**RECORDS FOR PROCESSING:**
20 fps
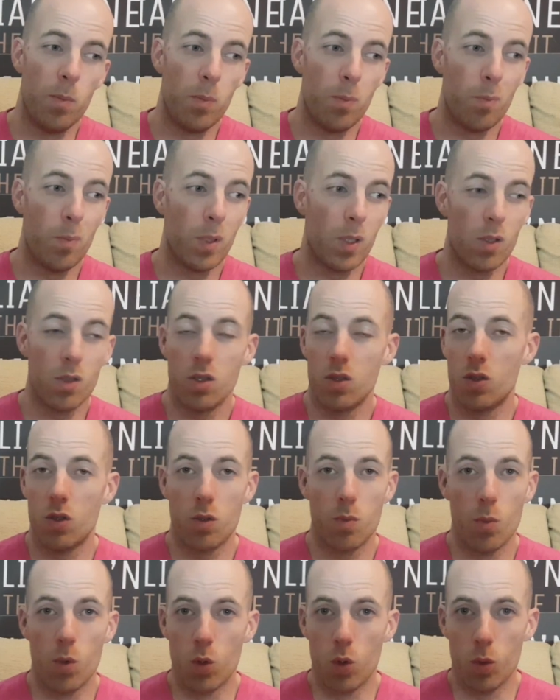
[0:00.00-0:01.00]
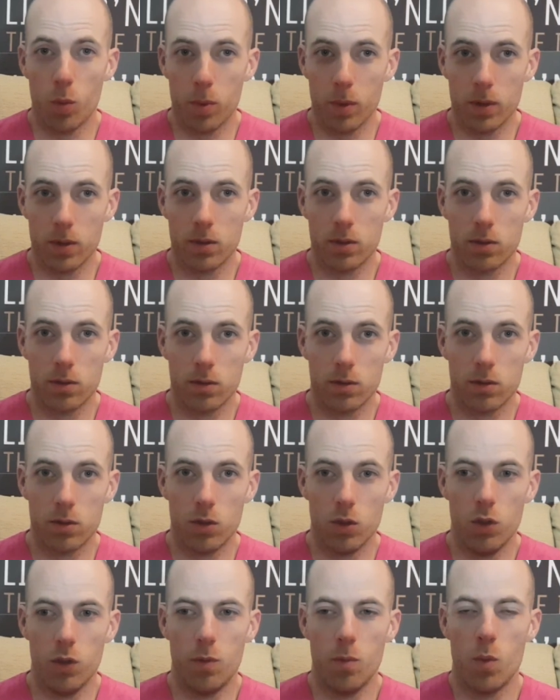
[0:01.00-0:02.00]
because it's just more open.
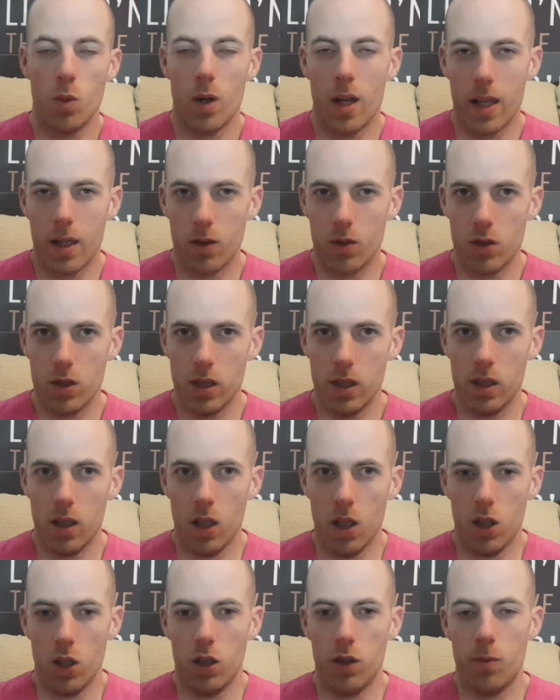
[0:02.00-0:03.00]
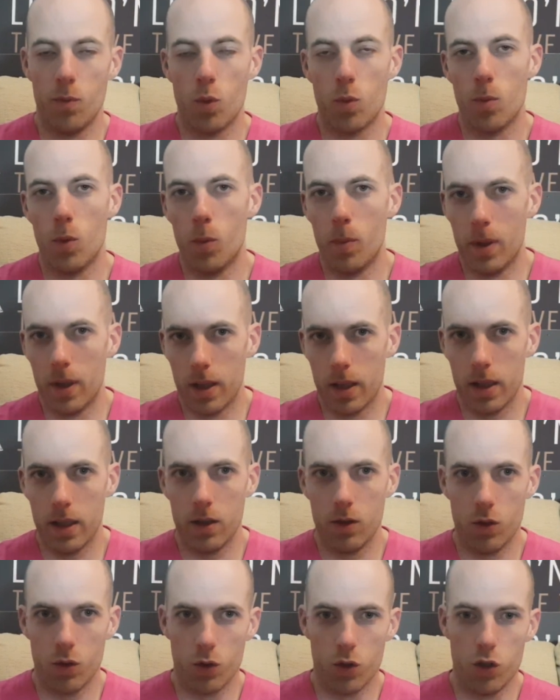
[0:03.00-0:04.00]
You've more energy, you've more mobility
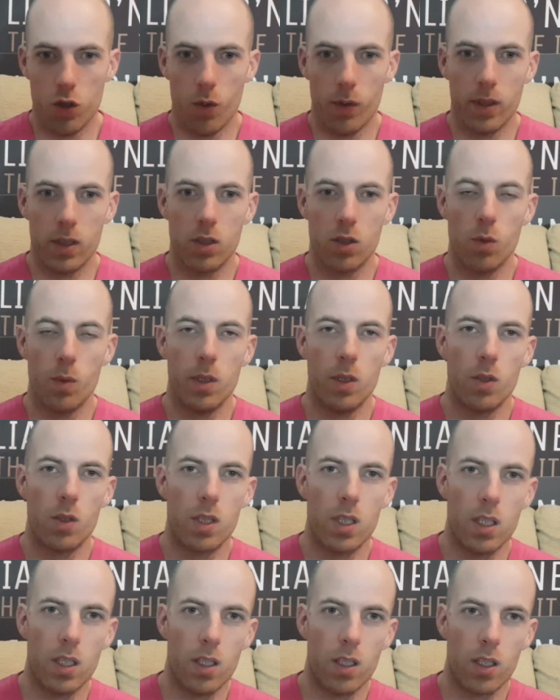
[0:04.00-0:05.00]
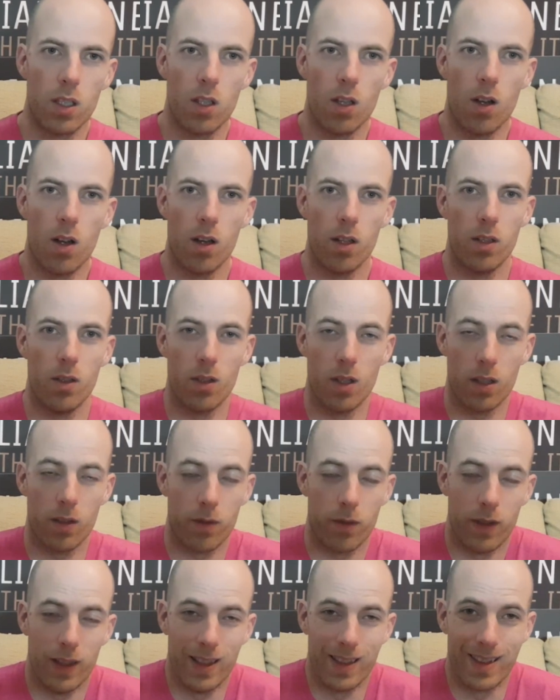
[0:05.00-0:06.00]
in your joints, so when you're sitting in the car, you're not
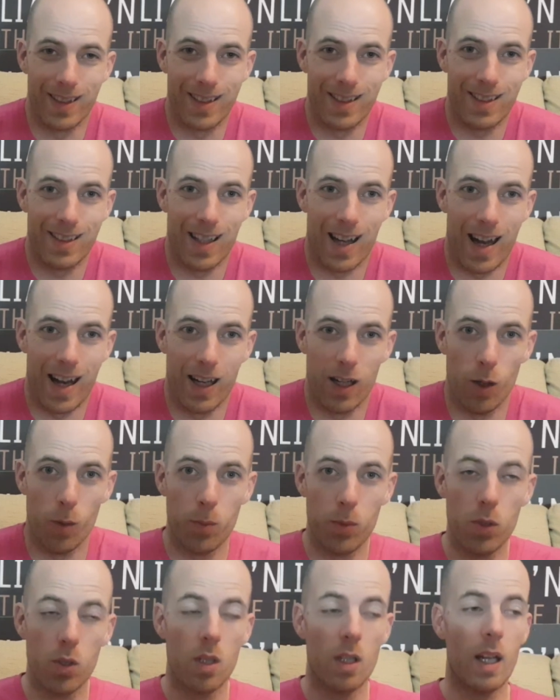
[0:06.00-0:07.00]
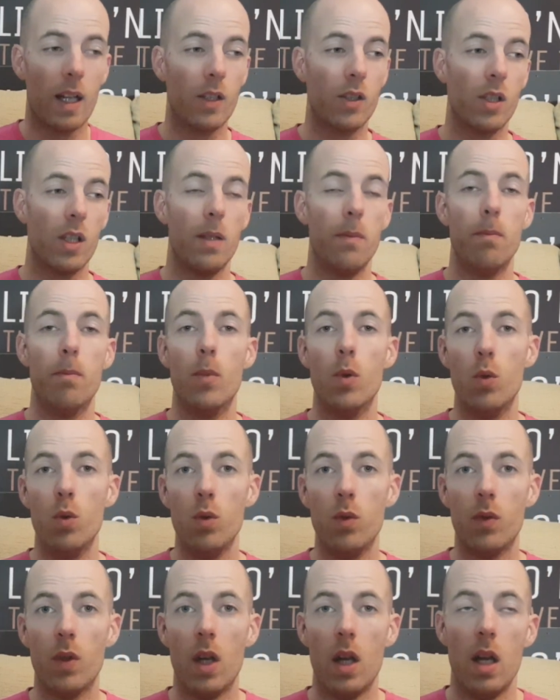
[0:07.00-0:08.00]
feeling tied up, you can actually move.
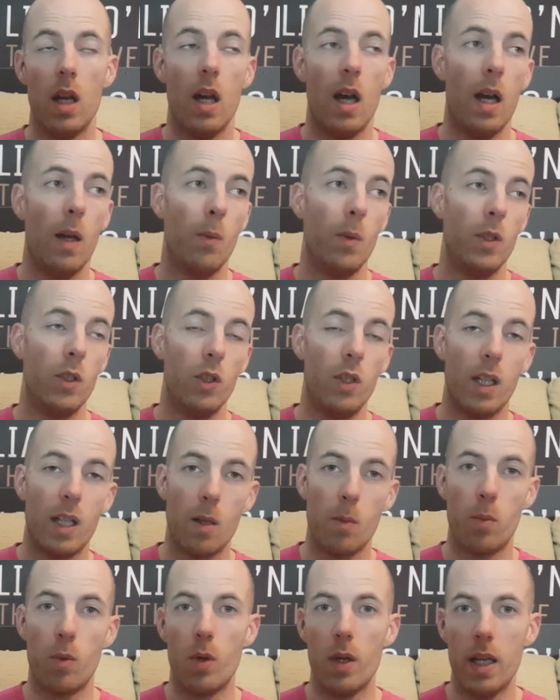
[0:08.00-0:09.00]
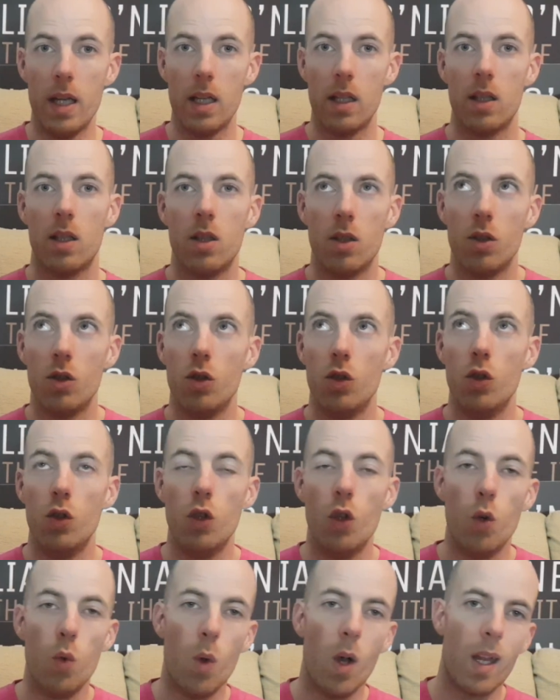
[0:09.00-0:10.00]
And when you take a break, you
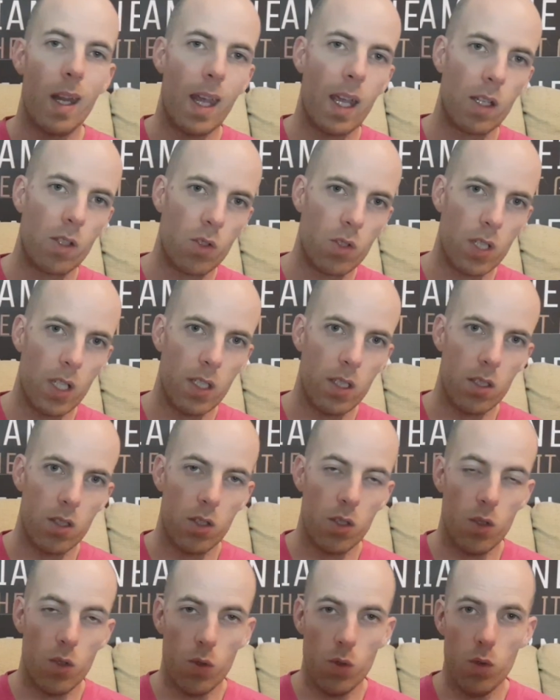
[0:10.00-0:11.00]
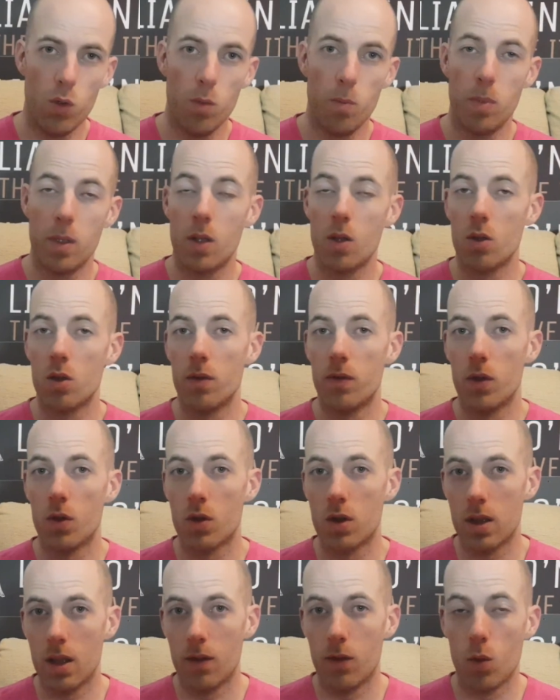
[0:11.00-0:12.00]
know what exercises to do because of your
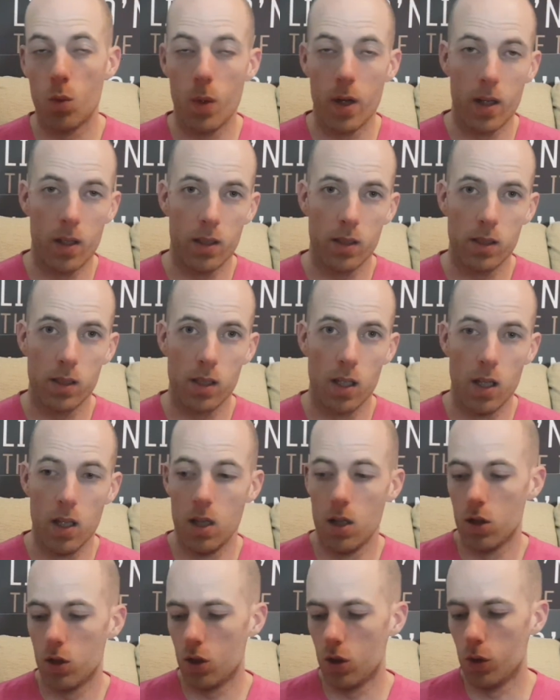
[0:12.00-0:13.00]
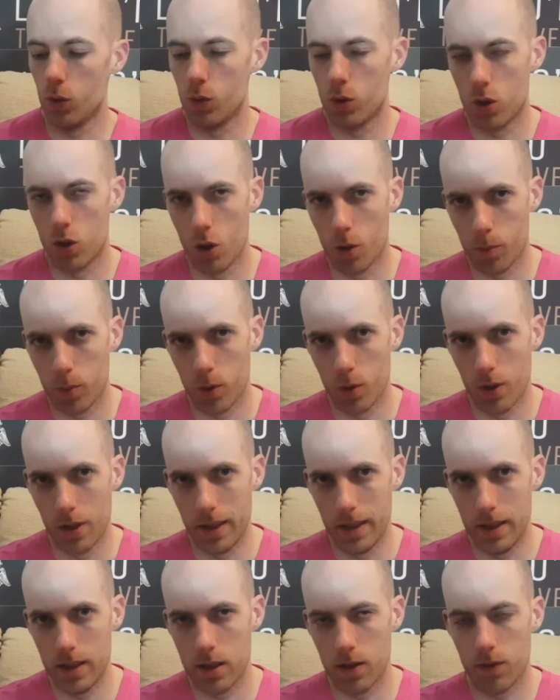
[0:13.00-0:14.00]
self-awareness, to loosen up your
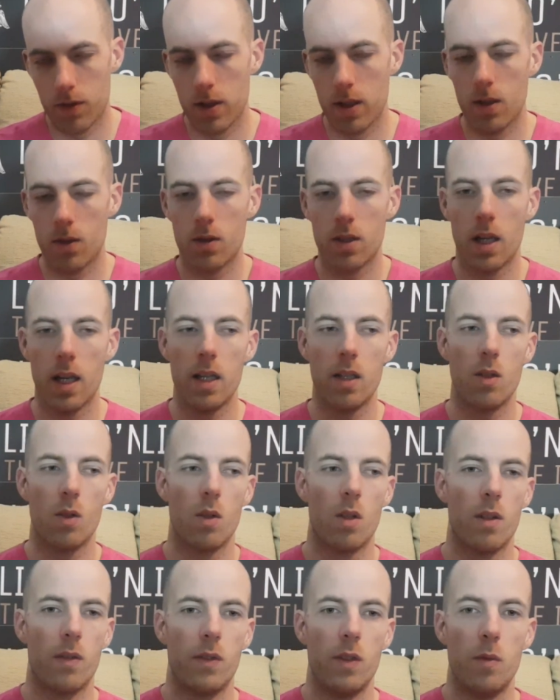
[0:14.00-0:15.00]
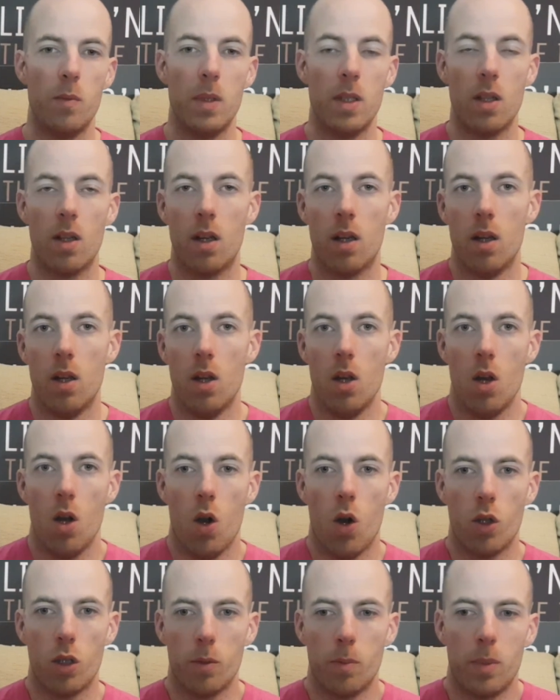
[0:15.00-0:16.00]
knees if they're tight, or if you've been
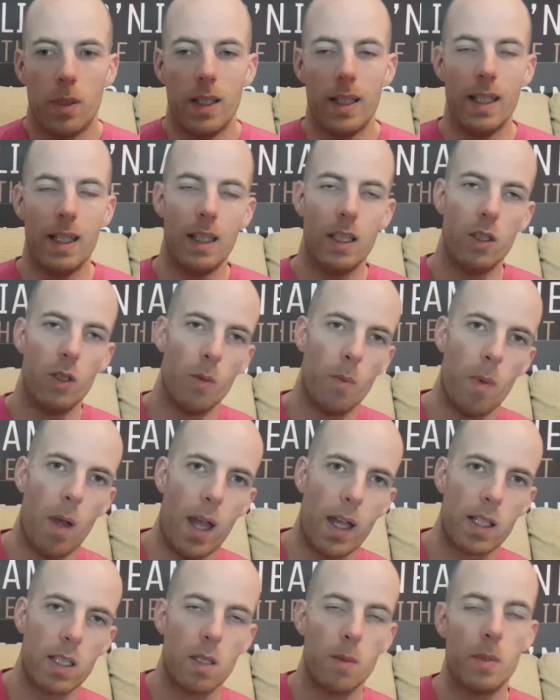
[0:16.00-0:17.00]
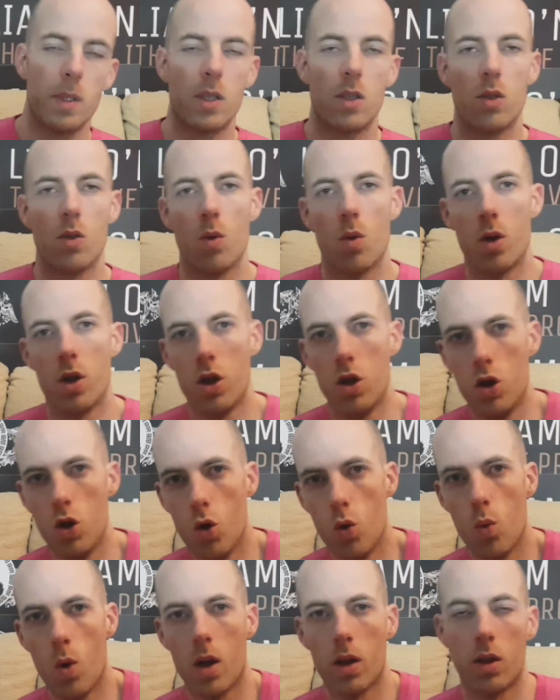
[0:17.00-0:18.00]
on a plane and your back's a bit sore, you know
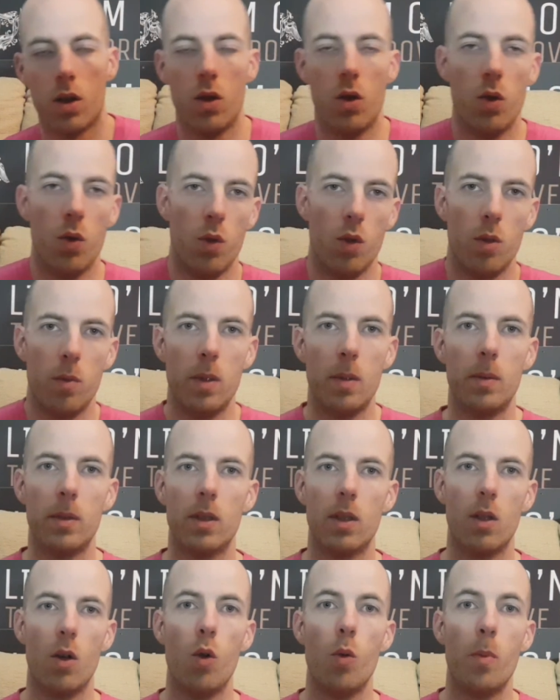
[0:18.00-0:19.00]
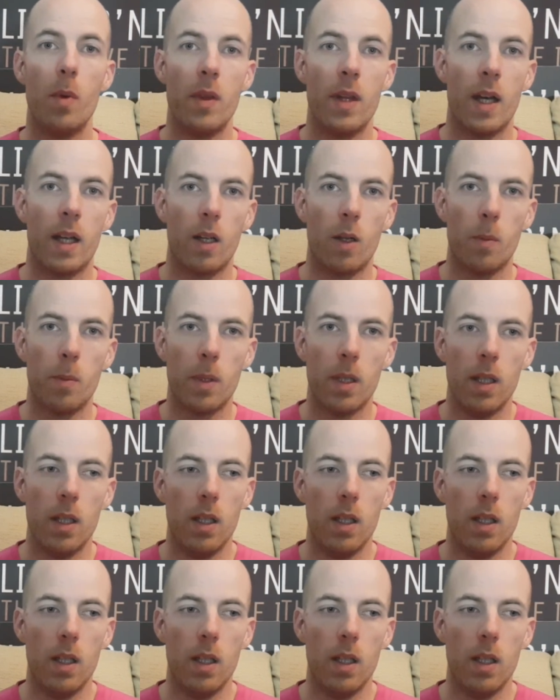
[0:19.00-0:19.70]
what to do to be able to open that up.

**REQUIREMENT:** Take the entries above and set them down exactly, minus the pictures.

**TASK RESPONSE:**
20 fps
[0:00.00-0:01.00]
[0:01.00-0:02.00]
because it's just more open.
[0:02.00-0:03.00]
[0:03.00-0:04.00]
You've more energy, you've more mobility
[0:04.00-0:05.00]
[0:05.00-0:06.00]
in your joints, so when you're sitting in the car, you're not
[0:06.00-0:07.00]
[0:07.00-0:08.00]
feeling tied up, you can actually move.
[0:08.00-0:09.00]
[0:09.00-0:10.00]
And when you take a break, you
[0:10.00-0:11.00]
[0:11.00-0:12.00]
know what exercises to do because of your
[0:12.00-0:13.00]
[0:13.00-0:14.00]
self-awareness, to loosen up your
[0:14.00-0:15.00]
[0:15.00-0:16.00]
knees if they're tight, or if you've been
[0:16.00-0:17.00]
[0:17.00-0:18.00]
on a plane and your back's a bit sore, you know
[0:18.00-0:19.00]
[0:19.00-0:19.70]
what to do to be able to open that up.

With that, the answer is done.